• [Assigned task]:
Would it be possible to write out each entry below exactly, without the pictures?

(Saved entries)
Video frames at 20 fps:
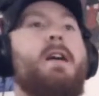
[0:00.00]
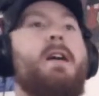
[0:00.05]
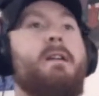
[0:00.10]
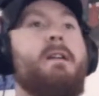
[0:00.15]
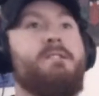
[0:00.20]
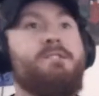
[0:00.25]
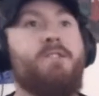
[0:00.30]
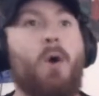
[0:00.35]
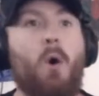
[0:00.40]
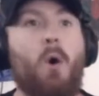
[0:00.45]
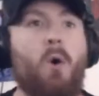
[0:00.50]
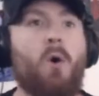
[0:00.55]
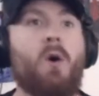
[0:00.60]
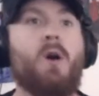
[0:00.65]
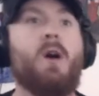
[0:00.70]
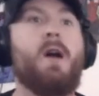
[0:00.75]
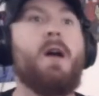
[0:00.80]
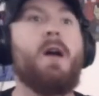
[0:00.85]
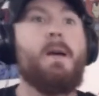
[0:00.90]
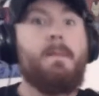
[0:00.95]

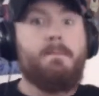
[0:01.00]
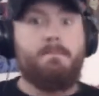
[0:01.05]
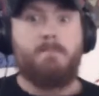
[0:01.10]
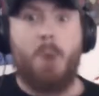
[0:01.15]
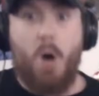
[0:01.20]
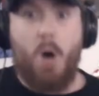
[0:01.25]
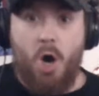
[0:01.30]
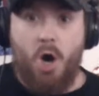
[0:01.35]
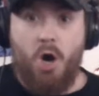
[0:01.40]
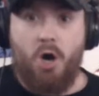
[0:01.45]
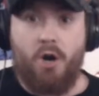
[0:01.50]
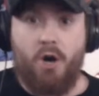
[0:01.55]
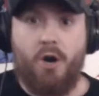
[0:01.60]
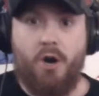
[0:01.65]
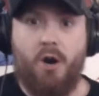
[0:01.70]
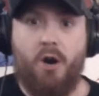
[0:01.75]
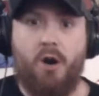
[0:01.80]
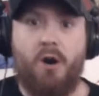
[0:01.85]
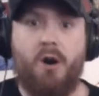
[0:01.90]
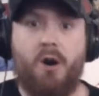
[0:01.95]
for
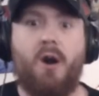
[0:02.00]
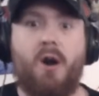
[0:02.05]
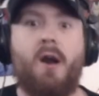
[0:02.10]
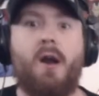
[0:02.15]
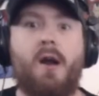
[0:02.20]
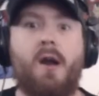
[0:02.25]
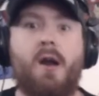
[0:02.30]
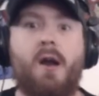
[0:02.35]
murder.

• [Your solution]:
Video frames at 20 fps:
[0:00.00]
[0:00.05]
[0:00.10]
[0:00.15]
[0:00.20]
[0:00.25]
[0:00.30]
[0:00.35]
[0:00.40]
[0:00.45]
[0:00.50]
[0:00.55]
[0:00.60]
[0:00.65]
[0:00.70]
[0:00.75]
[0:00.80]
[0:00.85]
[0:00.90]
[0:00.95]

[0:01.00]
[0:01.05]
[0:01.10]
[0:01.15]
[0:01.20]
[0:01.25]
[0:01.30]
[0:01.35]
[0:01.40]
[0:01.45]
[0:01.50]
[0:01.55]
[0:01.60]
[0:01.65]
[0:01.70]
[0:01.75]
[0:01.80]
[0:01.85]
[0:01.90]
[0:01.95]
for
[0:02.00]
[0:02.05]
[0:02.10]
[0:02.15]
[0:02.20]
[0:02.25]
[0:02.30]
[0:02.35]
murder.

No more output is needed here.